HOW TO COMPLETE THIS TASK: Only the images get left out; everything else in the records is to be transcribed exactly.

TASK MATERIAL:
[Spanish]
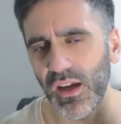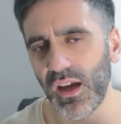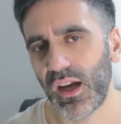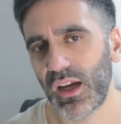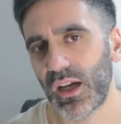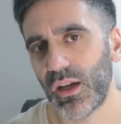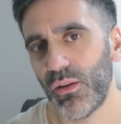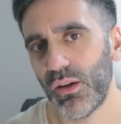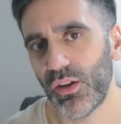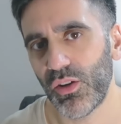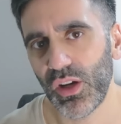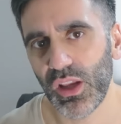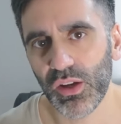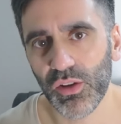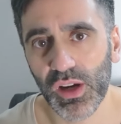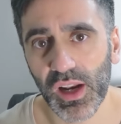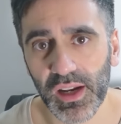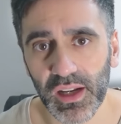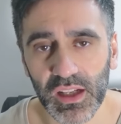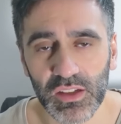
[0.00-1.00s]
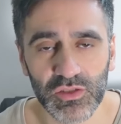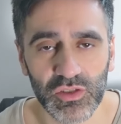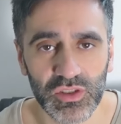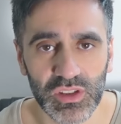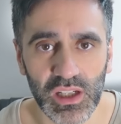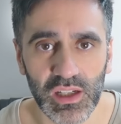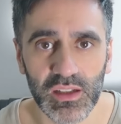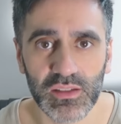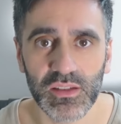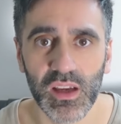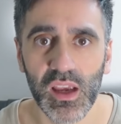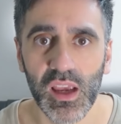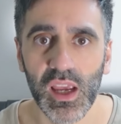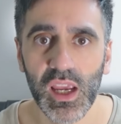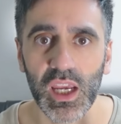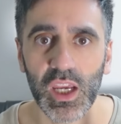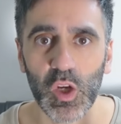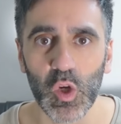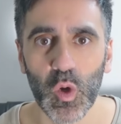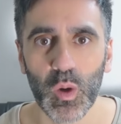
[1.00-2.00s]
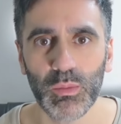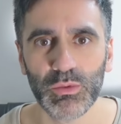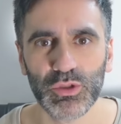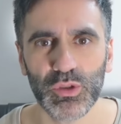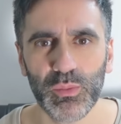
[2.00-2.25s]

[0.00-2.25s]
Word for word: Acá abajo les dejo las redes sociales y nos vemos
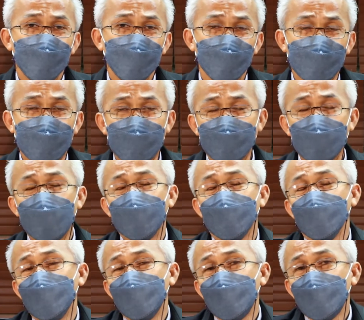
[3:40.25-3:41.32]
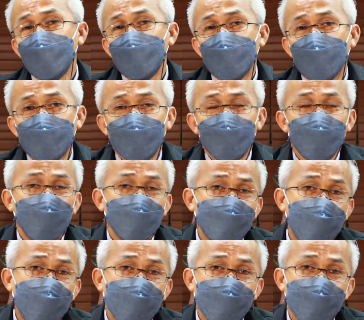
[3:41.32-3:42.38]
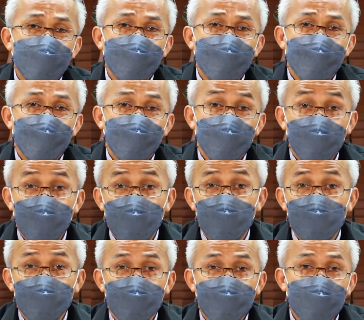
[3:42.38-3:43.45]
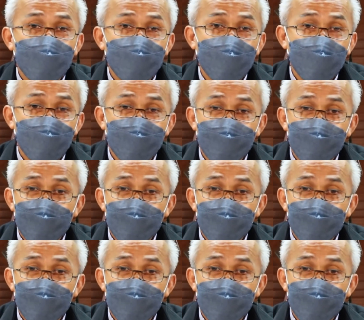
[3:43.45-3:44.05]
ตัวแทนท่านนะจะตอบได้รวดเร็วโดยท่านไม่ให้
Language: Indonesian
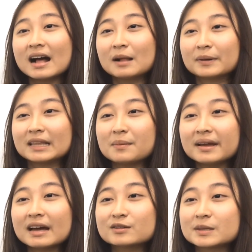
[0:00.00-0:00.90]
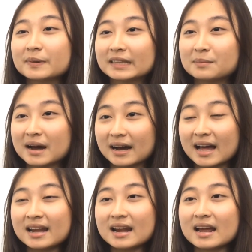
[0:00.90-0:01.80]
Hal pertama yang harus
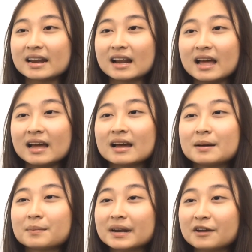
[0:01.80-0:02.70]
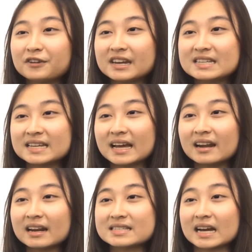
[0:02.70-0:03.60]
dipertimbangkan adalah
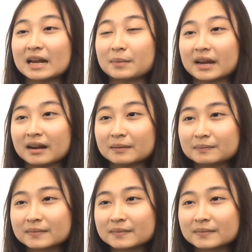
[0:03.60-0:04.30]
mendefinisikan rancangan merek.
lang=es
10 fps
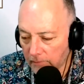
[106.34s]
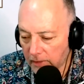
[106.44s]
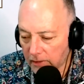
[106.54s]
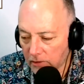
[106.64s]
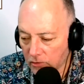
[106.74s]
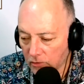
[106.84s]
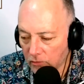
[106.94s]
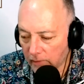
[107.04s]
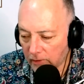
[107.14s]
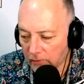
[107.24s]
de tesoros
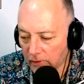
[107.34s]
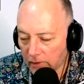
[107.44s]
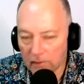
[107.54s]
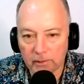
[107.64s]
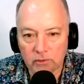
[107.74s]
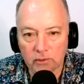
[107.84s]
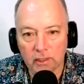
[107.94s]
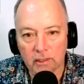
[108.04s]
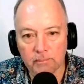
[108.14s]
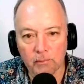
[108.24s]
humanos y de
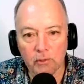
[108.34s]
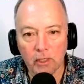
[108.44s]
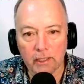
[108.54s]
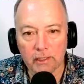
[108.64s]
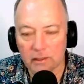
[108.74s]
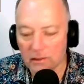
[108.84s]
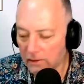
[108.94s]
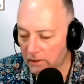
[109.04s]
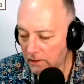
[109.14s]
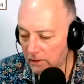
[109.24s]
personajes populares
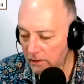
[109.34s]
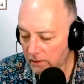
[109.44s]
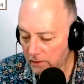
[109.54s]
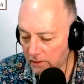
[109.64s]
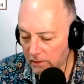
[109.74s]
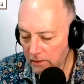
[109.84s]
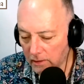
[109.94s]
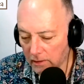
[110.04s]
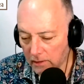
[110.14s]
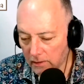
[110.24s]
de,
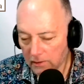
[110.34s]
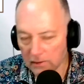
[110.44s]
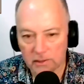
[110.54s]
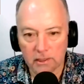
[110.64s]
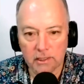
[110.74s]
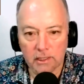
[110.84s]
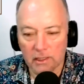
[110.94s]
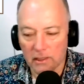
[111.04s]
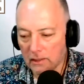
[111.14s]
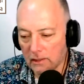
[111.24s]
de
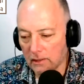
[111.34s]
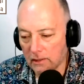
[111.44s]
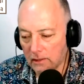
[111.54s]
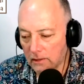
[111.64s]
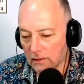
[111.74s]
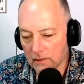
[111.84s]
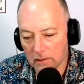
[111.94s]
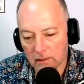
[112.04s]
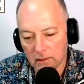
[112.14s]
Chañaral. En,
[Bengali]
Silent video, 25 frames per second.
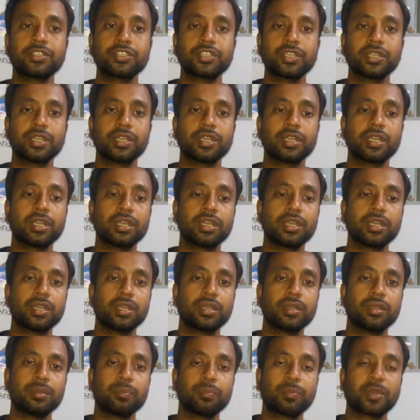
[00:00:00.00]
যে
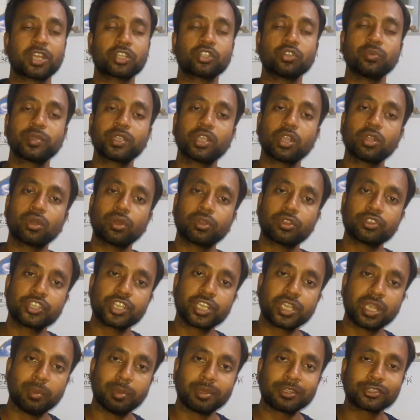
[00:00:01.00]
প্রাথমিক ও
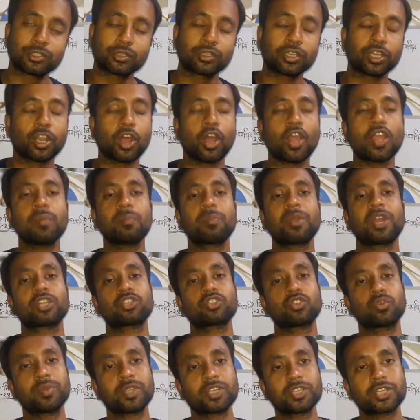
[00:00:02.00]
গণশিক্ষা মন্ত্রণালয়
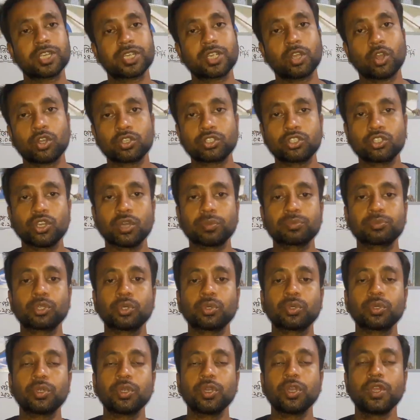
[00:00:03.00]
প্রাথমিক শিক্ষা অধিদপ্তর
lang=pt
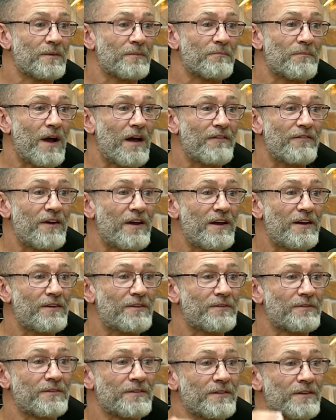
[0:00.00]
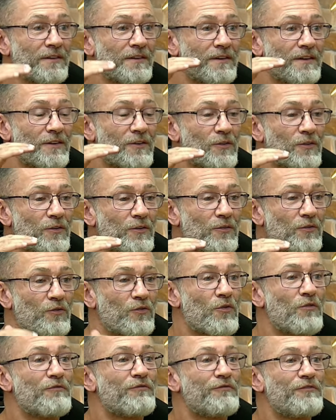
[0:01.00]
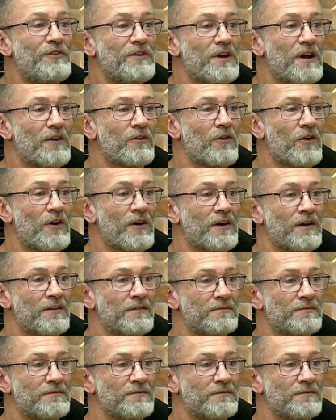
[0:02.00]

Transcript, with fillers: Mas, velho, é confia agora.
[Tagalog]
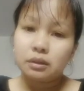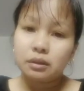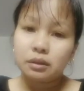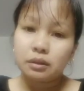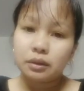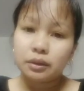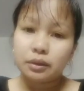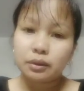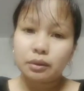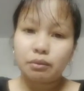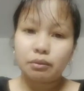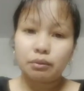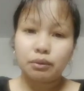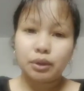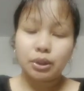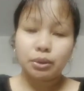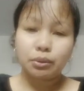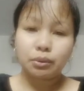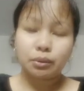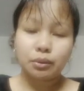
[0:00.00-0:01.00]
So yun,
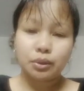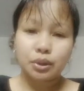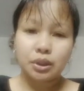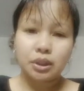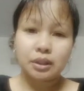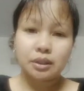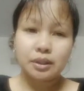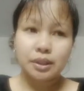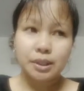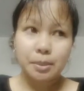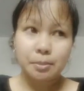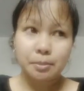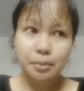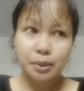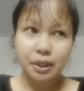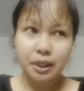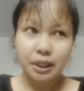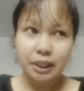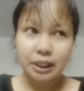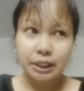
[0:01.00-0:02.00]
sinagot ko siya ng December
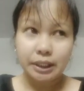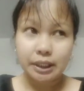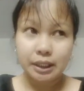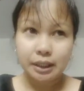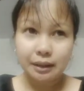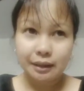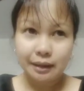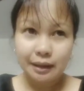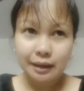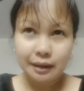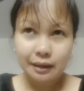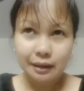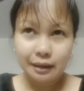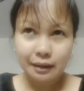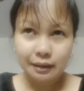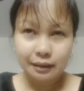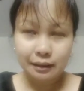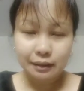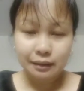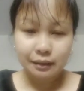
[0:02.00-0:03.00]

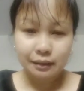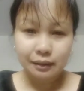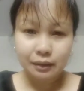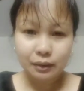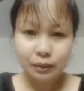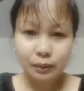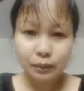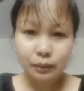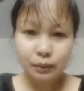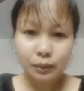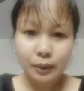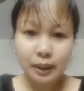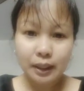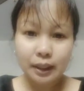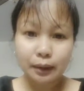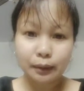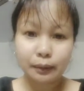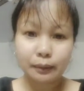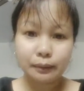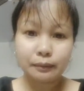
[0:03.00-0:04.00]
18,
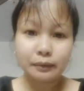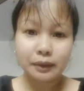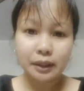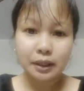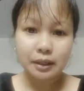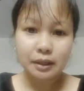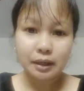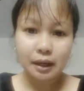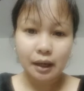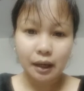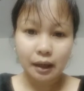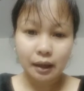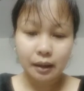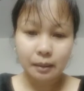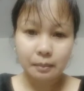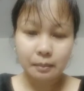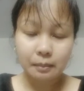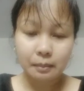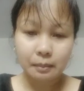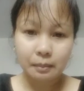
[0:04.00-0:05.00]
12
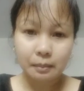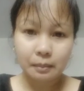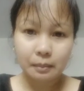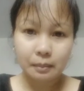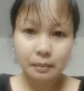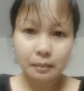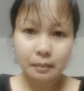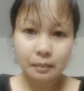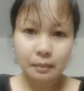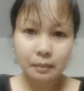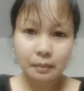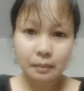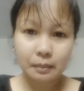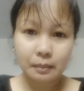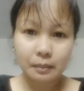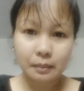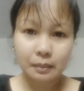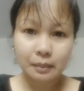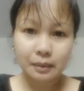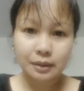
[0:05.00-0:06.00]
a.m.
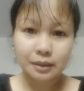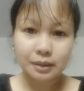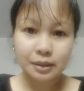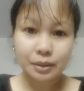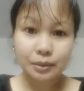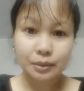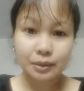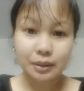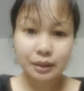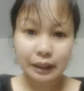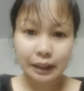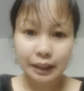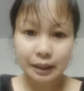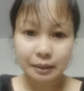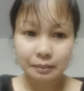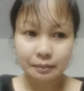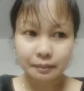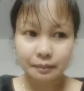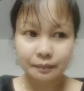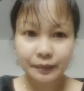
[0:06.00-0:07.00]
Saudi time,
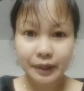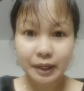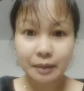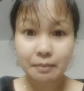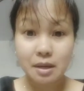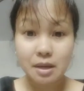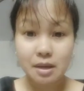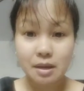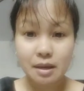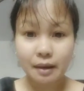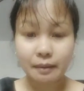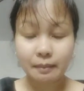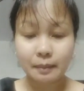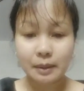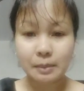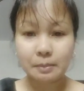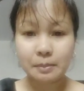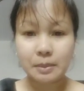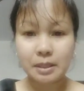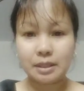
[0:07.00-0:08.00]
5 a.m.
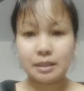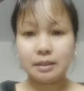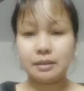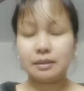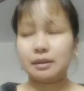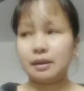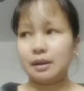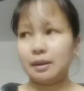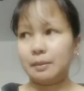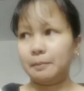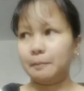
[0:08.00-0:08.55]
Pilipinas time.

THE ANSWER:
[Spanish]
[0.00-1.00s]
[1.00-2.00s]
[2.00-2.25s]

[0.00-2.25s]
Word for word: Acá abajo les dejo las redes sociales y nos vemos
[3:40.25-3:41.32]
[3:41.32-3:42.38]
[3:42.38-3:43.45]
[3:43.45-3:44.05]
ตัวแทนท่านนะจะตอบได้รวดเร็วโดยท่านไม่ให้
Language: Indonesian
[0:00.00-0:00.90]
[0:00.90-0:01.80]
Hal pertama yang harus
[0:01.80-0:02.70]
[0:02.70-0:03.60]
dipertimbangkan adalah
[0:03.60-0:04.30]
mendefinisikan rancangan merek.
lang=es
10 fps
[106.34s]
[106.44s]
[106.54s]
[106.64s]
[106.74s]
[106.84s]
[106.94s]
[107.04s]
[107.14s]
[107.24s]
de tesoros
[107.34s]
[107.44s]
[107.54s]
[107.64s]
[107.74s]
[107.84s]
[107.94s]
[108.04s]
[108.14s]
[108.24s]
humanos y de
[108.34s]
[108.44s]
[108.54s]
[108.64s]
[108.74s]
[108.84s]
[108.94s]
[109.04s]
[109.14s]
[109.24s]
personajes populares
[109.34s]
[109.44s]
[109.54s]
[109.64s]
[109.74s]
[109.84s]
[109.94s]
[110.04s]
[110.14s]
[110.24s]
de,
[110.34s]
[110.44s]
[110.54s]
[110.64s]
[110.74s]
[110.84s]
[110.94s]
[111.04s]
[111.14s]
[111.24s]
de
[111.34s]
[111.44s]
[111.54s]
[111.64s]
[111.74s]
[111.84s]
[111.94s]
[112.04s]
[112.14s]
Chañaral. En,
[Bengali]
Silent video, 25 frames per second.
[00:00:00.00]
যে
[00:00:01.00]
প্রাথমিক ও
[00:00:02.00]
গণশিক্ষা মন্ত্রণালয়
[00:00:03.00]
প্রাথমিক শিক্ষা অধিদপ্তর
lang=pt
[0:00.00]
[0:01.00]
[0:02.00]

Transcript, with fillers: Mas, velho, é confia agora.
[Tagalog]
[0:00.00-0:01.00]
So yun,
[0:01.00-0:02.00]
sinagot ko siya ng December
[0:02.00-0:03.00]

[0:03.00-0:04.00]
18,
[0:04.00-0:05.00]
12
[0:05.00-0:06.00]
a.m.
[0:06.00-0:07.00]
Saudi time,
[0:07.00-0:08.00]
5 a.m.
[0:08.00-0:08.55]
Pilipinas time.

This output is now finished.